We know what you are thinking: Finally! But, before you get too excited, there is some technique that needs to be applied to this stage of the process as well. For starters, your first sip should be accompanied by an intake of air (this is a little tricky, but you will get the hang of it), which will once again aerate the wine and release more aromas. This is called “trilling”, if you really want to be fancy about it. “Roll the wine over your tongue for several seconds before swallowing. Exhale through your nose as you swallow. Your taste buds and sense of smell will work together,” adds Riaan. Next you have to “chew” the wine. Yes, chew. This is basically swishing the wine like you would a mouthwash, which will help coat your entire mouth. At the back of the mouth, there is a passageway that leads directly to the spot high in the nasal cavity that contains the smell receptors that inform your brain. This effect of smelling through your mouth is called retro-olfaction. The idea is to then compare the scents and aromas you discovered with your nose with those you experience with your mouth. The taste of a wine comprises two basic elements: flavour and structure. The former will be something like blackberry, chocolate or lemon and the latter indicates the level of sweetness, alcohol, acidity, and tannin.

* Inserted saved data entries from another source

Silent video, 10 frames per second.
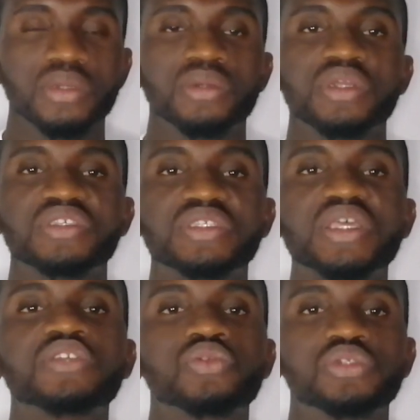
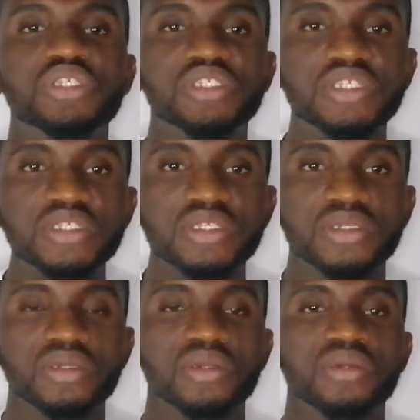resistant to disease,
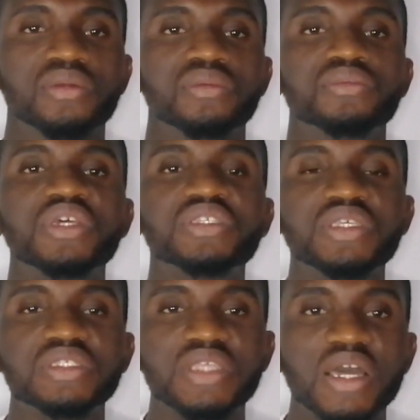
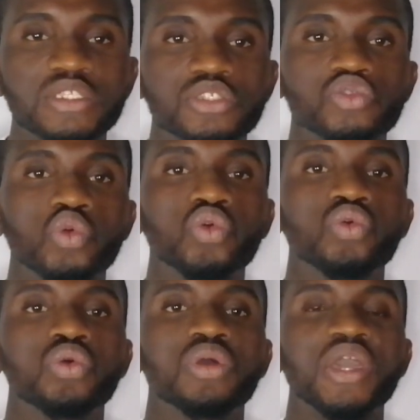resistant
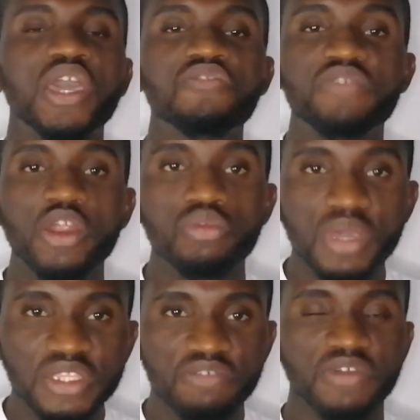to
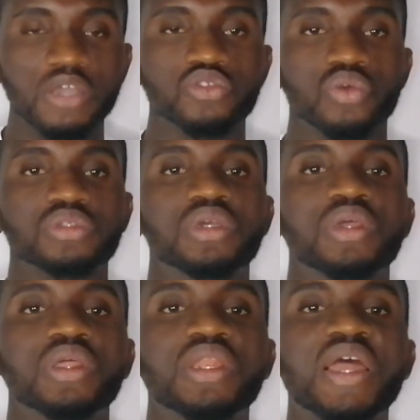environmental factors
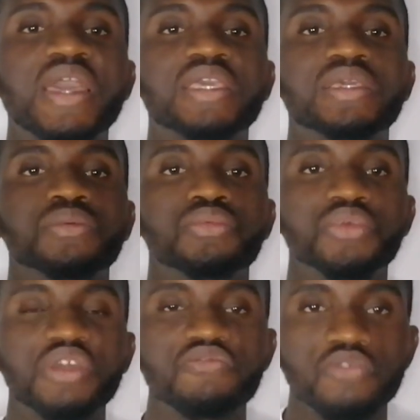like
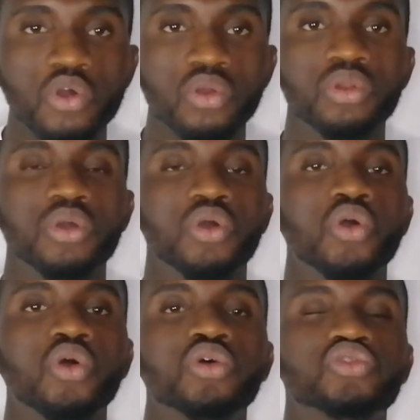rainfall
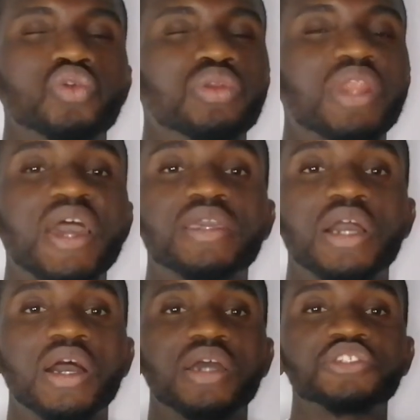or to like a
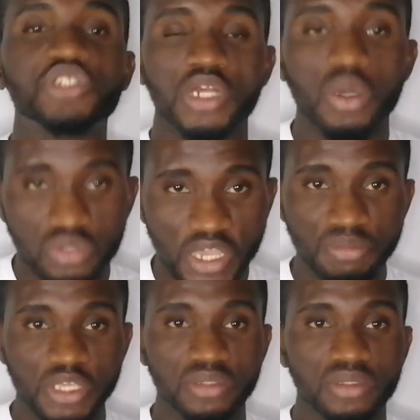uh, drought, I
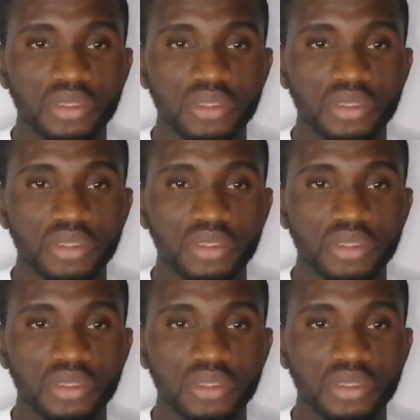mean,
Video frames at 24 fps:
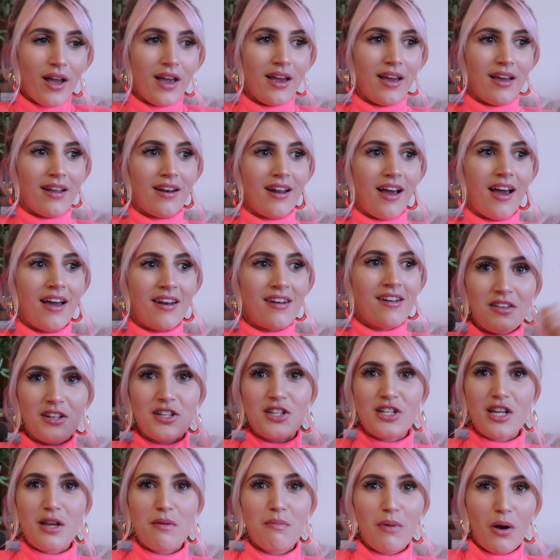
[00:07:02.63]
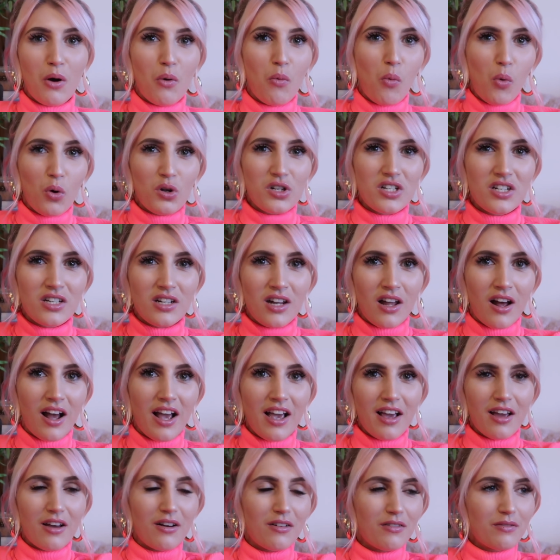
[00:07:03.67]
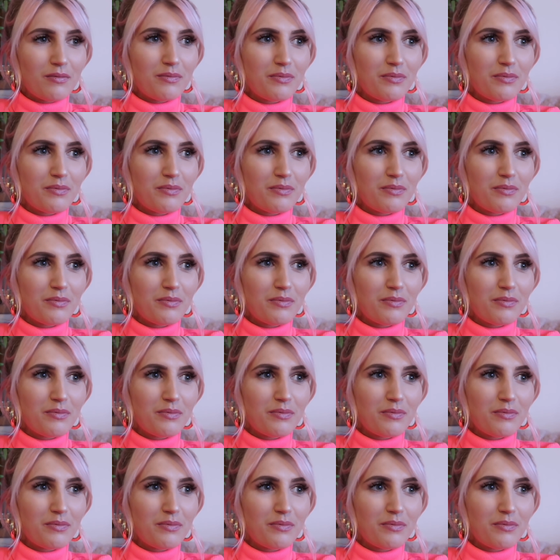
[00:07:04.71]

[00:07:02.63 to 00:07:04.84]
in and the seatbelt wasn't like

- Sweetness: This is pretty self- explanatory, but do note that the opposite of a sweet wine is not a dry wine. Dry does not mean the vino is bitter; it simply means it is not sweet. For example, most red wines are dry.
- Alcohol: This describes that fiery feeling that you get at the back of your throat after swallowing some wine. More alcohol equals more heat!
- Acidity: A good level of acidity will give a wine a good backbone as well as aspects of crispness and freshness.
- Tannin: A highly tannic wine will result in your mouth puckering and drying up.
If all of the above strike a good balance, i.e. no one element must dominate, then this usually means it is a good quality wine.
Officially, this is the final step in the wine tasting process. Take one last sip, spit or swallow and as soon as the vino is no longer in your mouth, try and determine how long you can still experience the aromas (not tastes!). The longer you perceive the aromas, the better the quality of wine. This is called the persistence of the wine.
Some final thoughts from vino expert Riaan Renke: “Developing the skill of wine tasting takes practice. The more wines you taste, the better you will become with this entire sensory process."